Soul breakers

Christophe Lambert

1936. Frappé par la pauvreté, Théodore sillonne les routes des États-Unis avec ses deux enfants, Teddy et Amy, à la recherche d’un travail. Lorsque Amy semble soudain absente de son propre corps, personne ne comprend quel mal l’a frappée. Mais Teddy part à la recherche de forains, qu’il accuse d’avoir dérobé l’âme de sa sœur au cours d’un spectacle auquel elle a assisté. Au fil de sa quête, un groupe solidaire et hétéroclite se forme autour de lui, composé d’un jeune homme qui rêve de devenir écrivain, d’une fille muette, d’un Indien, d’un shérif…

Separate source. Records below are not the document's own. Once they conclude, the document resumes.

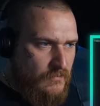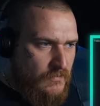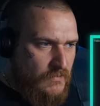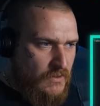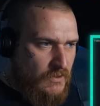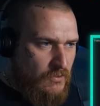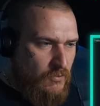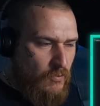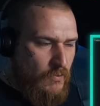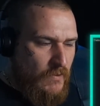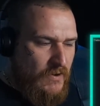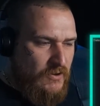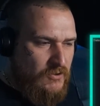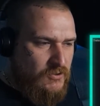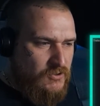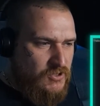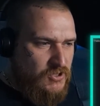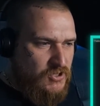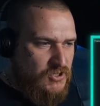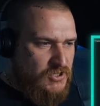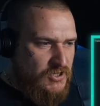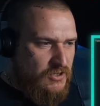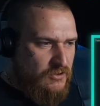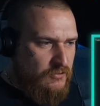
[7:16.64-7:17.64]
And we went on to
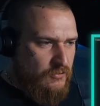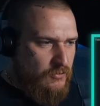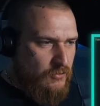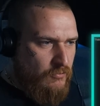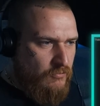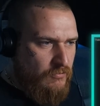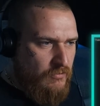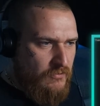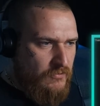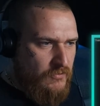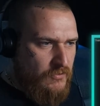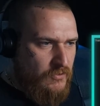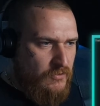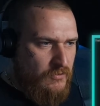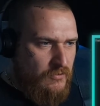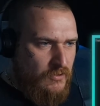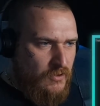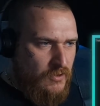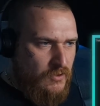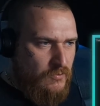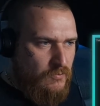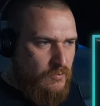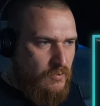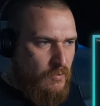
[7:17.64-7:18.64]
the Shenandoah River,
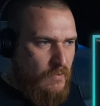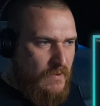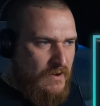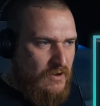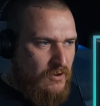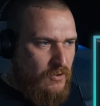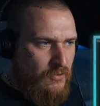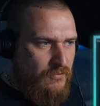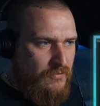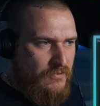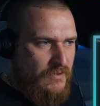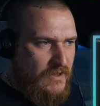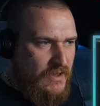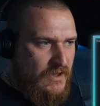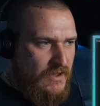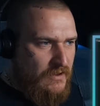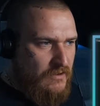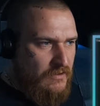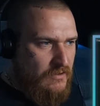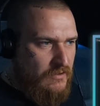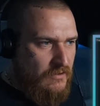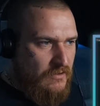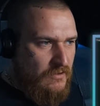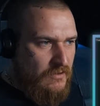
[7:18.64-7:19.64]
and we went on
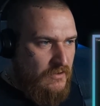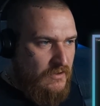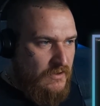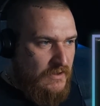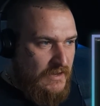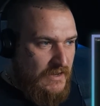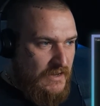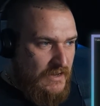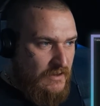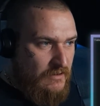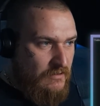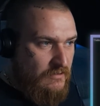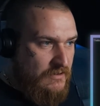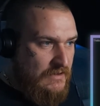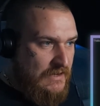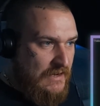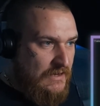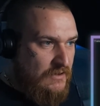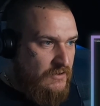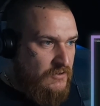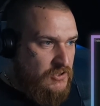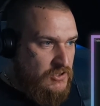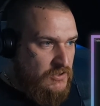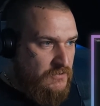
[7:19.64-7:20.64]
there in
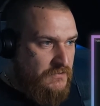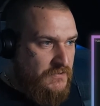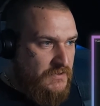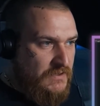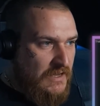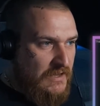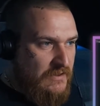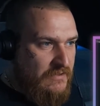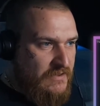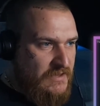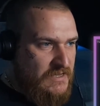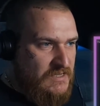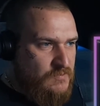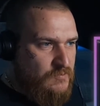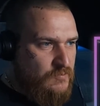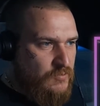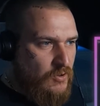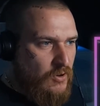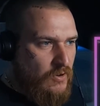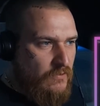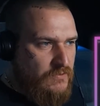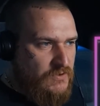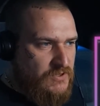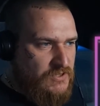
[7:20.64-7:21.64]
kind of something like this, but
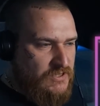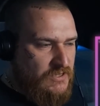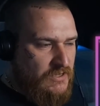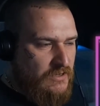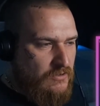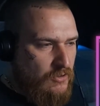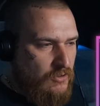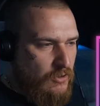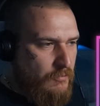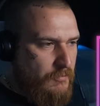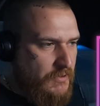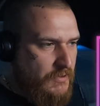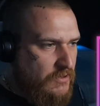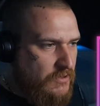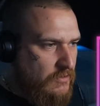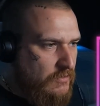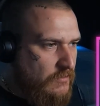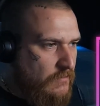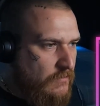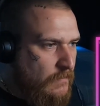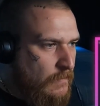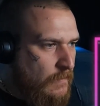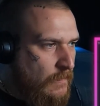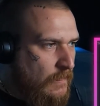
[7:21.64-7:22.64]
obviously a lot bigger.
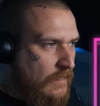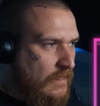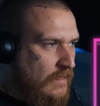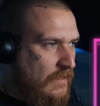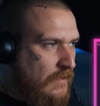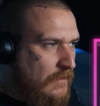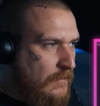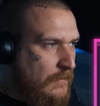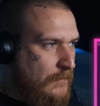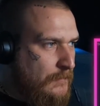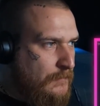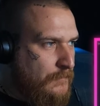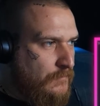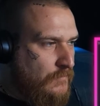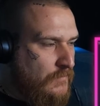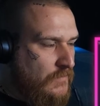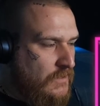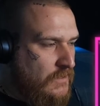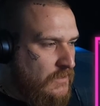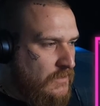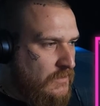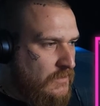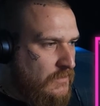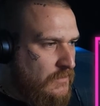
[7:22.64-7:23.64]

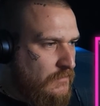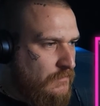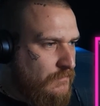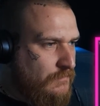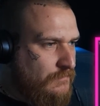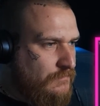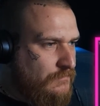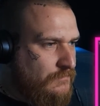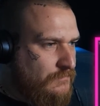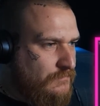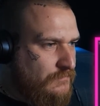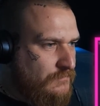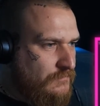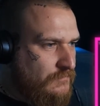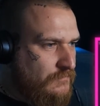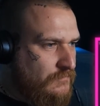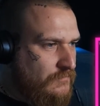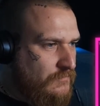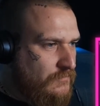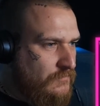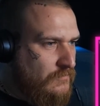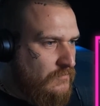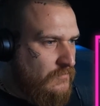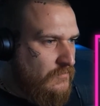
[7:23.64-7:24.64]
And
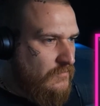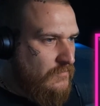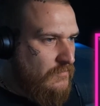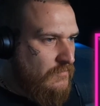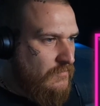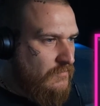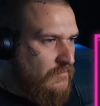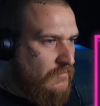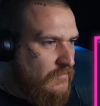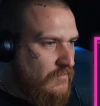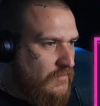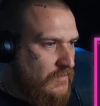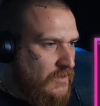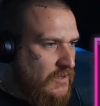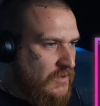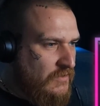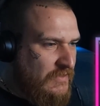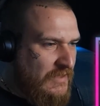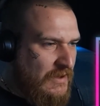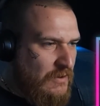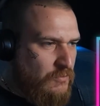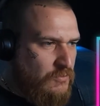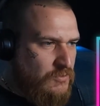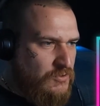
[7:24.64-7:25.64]

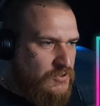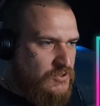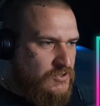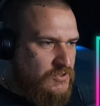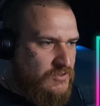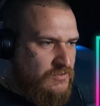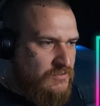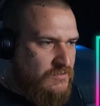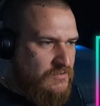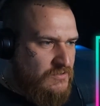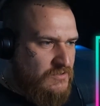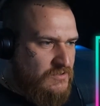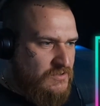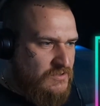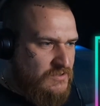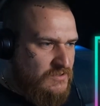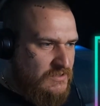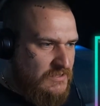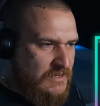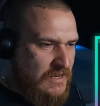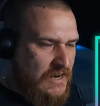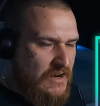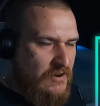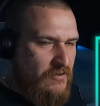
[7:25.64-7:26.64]
that was
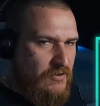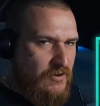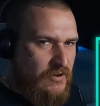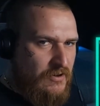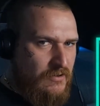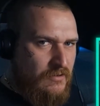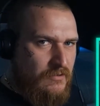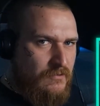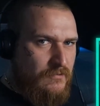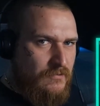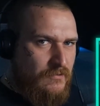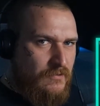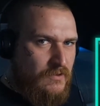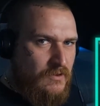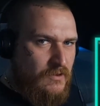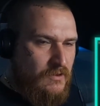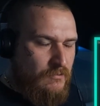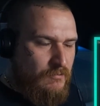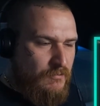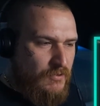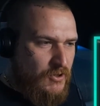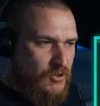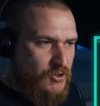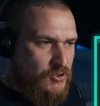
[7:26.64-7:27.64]
scary.
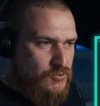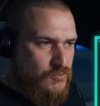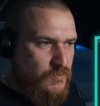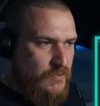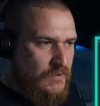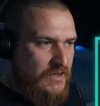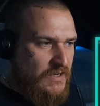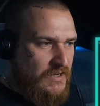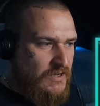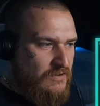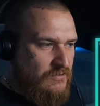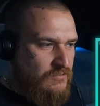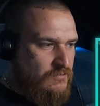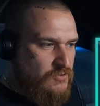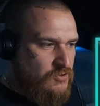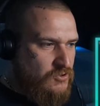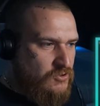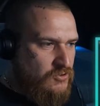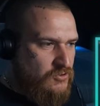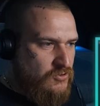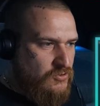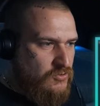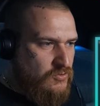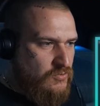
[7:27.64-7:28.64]
Because we
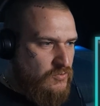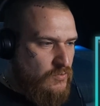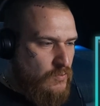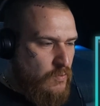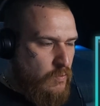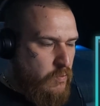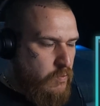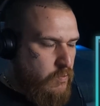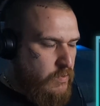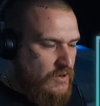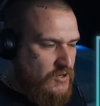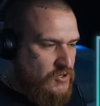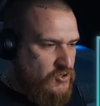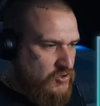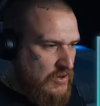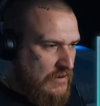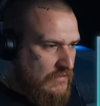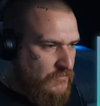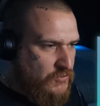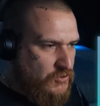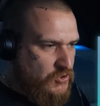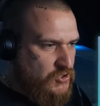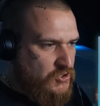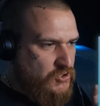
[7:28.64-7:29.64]

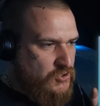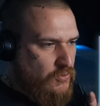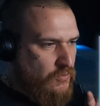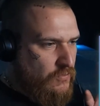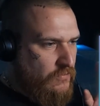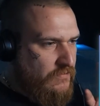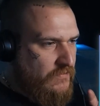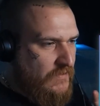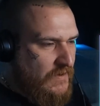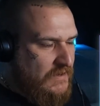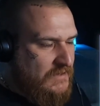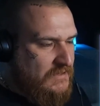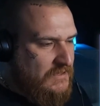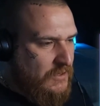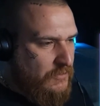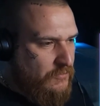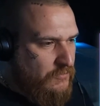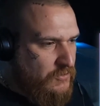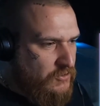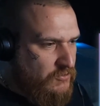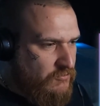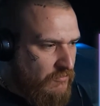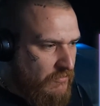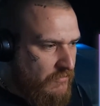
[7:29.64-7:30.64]
travelled so far down
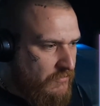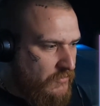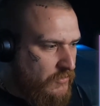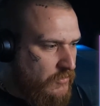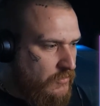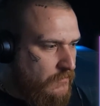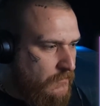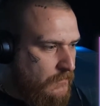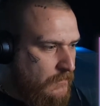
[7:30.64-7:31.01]
this river,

Ce road trip original est à la fois empreint de magie et ancré dans une réalité historique. L’atmosphère du voyage, les rencontres en chemin et les éléments fantastiques rappellent Le Magicien d’Oz. Malgré la longueur du texte (près de 600 pages), le lecteur ne s’ennuie pas et prend plaisir à suivre Teddy qui, peu à peu, devient débrouillard et découvre l’amour et l’amitié. De multiples sujets sont abordés – la folie, les abus sexuels, le mutisme, les traumatismes, le travail à la mine, la vie et les croyances indiennes… – et font de ce roman une vraie réussite.

Pauline Wabant

Le cadre historique (l’Amérique de la grande dépression) est original pour un roman jeunesse. Le savant mélange de faits historiques et de magie emporte le lecteur dans une grande aventure et lui permet en même temps de découvrir le quotidien des Américains de l’époque, toutes origines confondues. Soul breakers évoque ainsi tout à tour le sort des Indiens, des migrants exploités et des agriculteurs contraints de devenir saisonniers aux quatre coins de l’Amérique. Rythmé et bien écrit, ce roman conviendra à la fois aux amateurs de fantastique, d’histoire et de grandes aventures.